=== TASK GOAL ===
Give back each entry word for word, but drop the images.

=== DATASET RECORDS ===
************

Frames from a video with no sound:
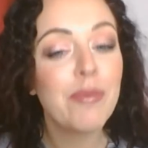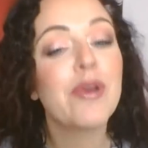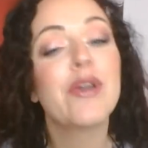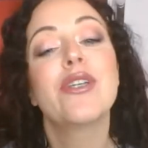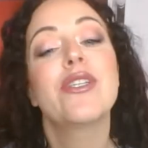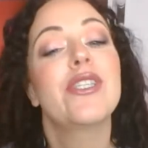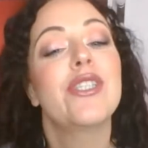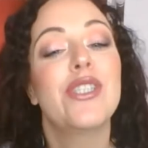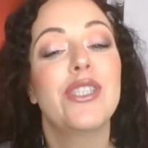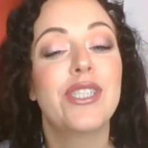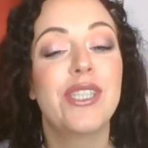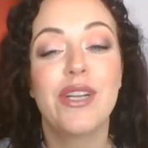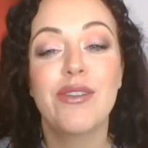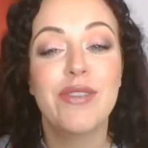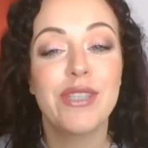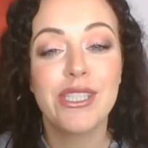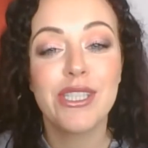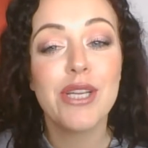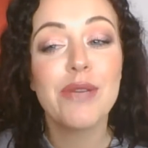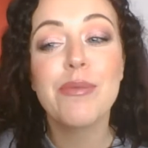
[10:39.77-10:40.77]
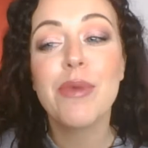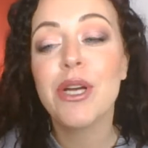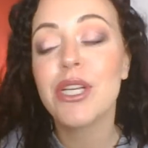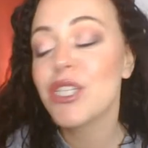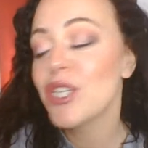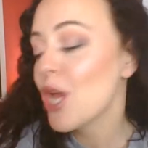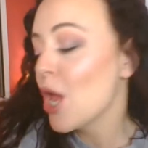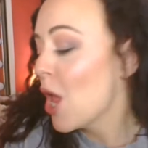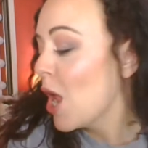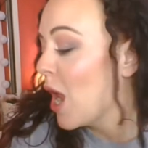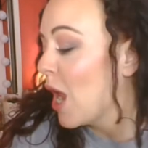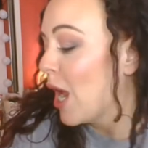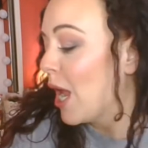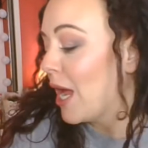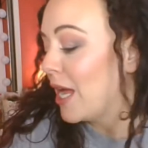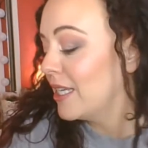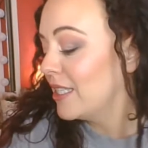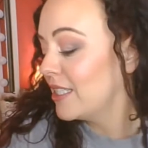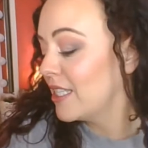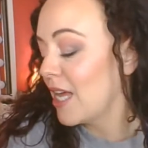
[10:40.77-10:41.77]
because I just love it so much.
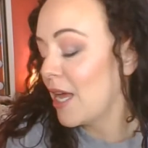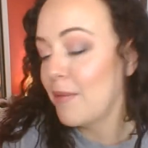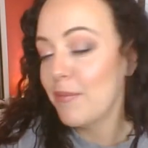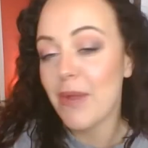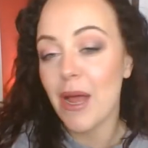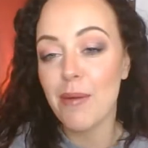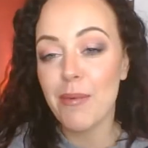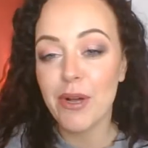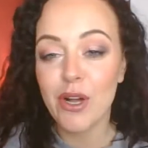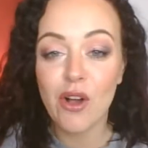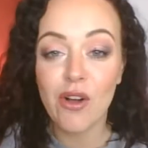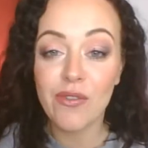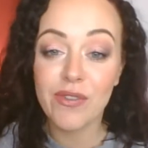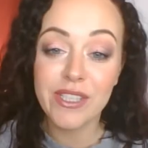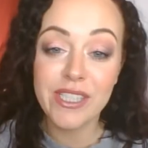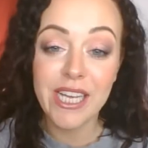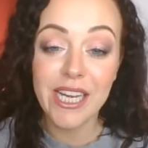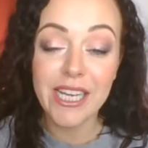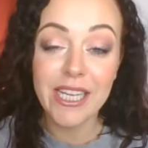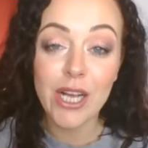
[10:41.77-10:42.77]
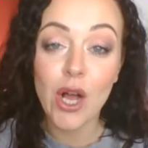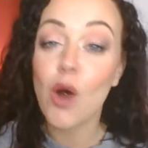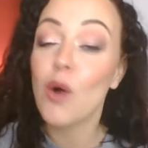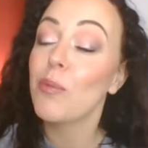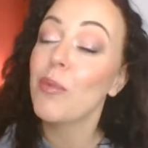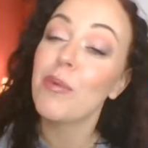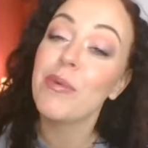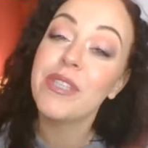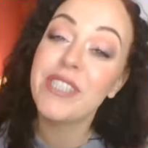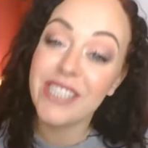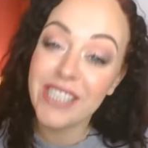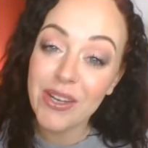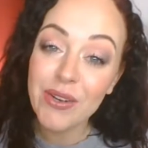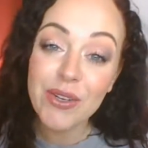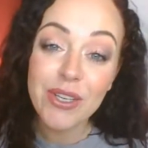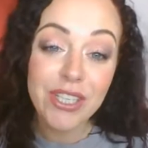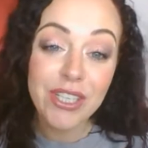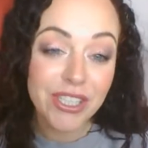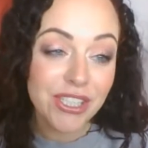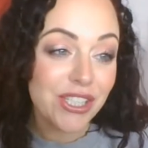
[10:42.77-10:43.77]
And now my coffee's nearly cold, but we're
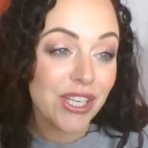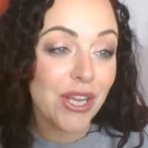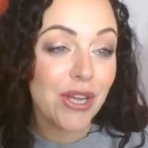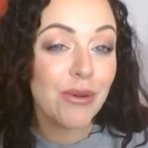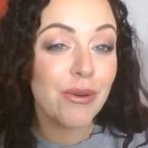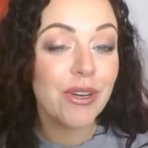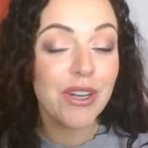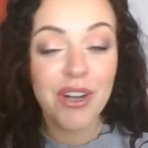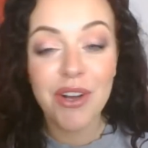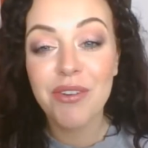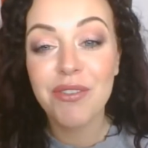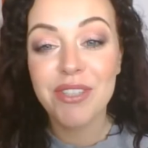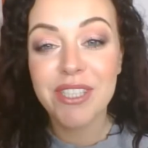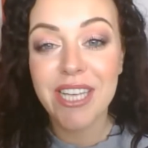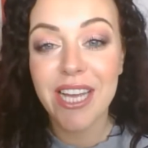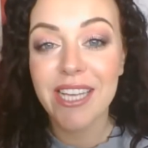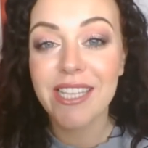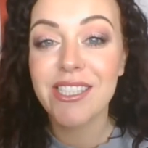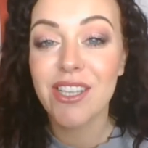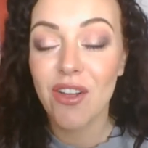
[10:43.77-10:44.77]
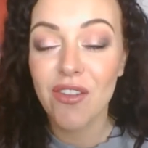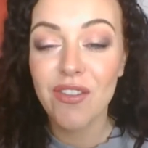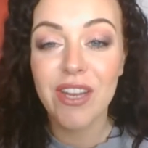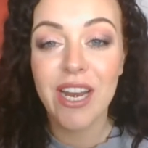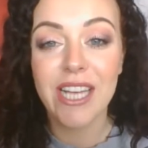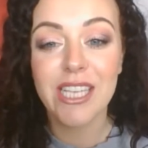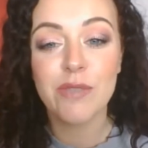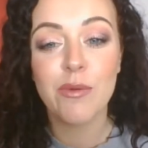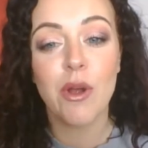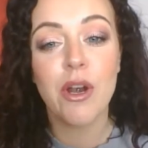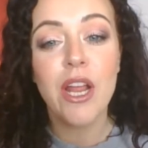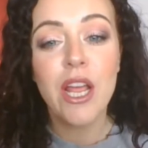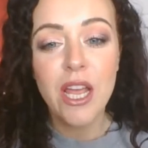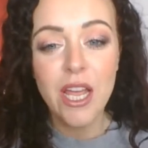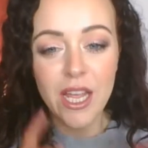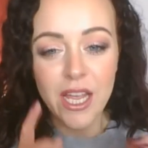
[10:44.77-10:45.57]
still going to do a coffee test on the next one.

************

=== SOLUTION TO THE EXERCISE ===
Frames from a video with no sound:
[10:39.77-10:40.77]
[10:40.77-10:41.77]
because I just love it so much.
[10:41.77-10:42.77]
[10:42.77-10:43.77]
And now my coffee's nearly cold, but we're
[10:43.77-10:44.77]
[10:44.77-10:45.57]
still going to do a coffee test on the next one.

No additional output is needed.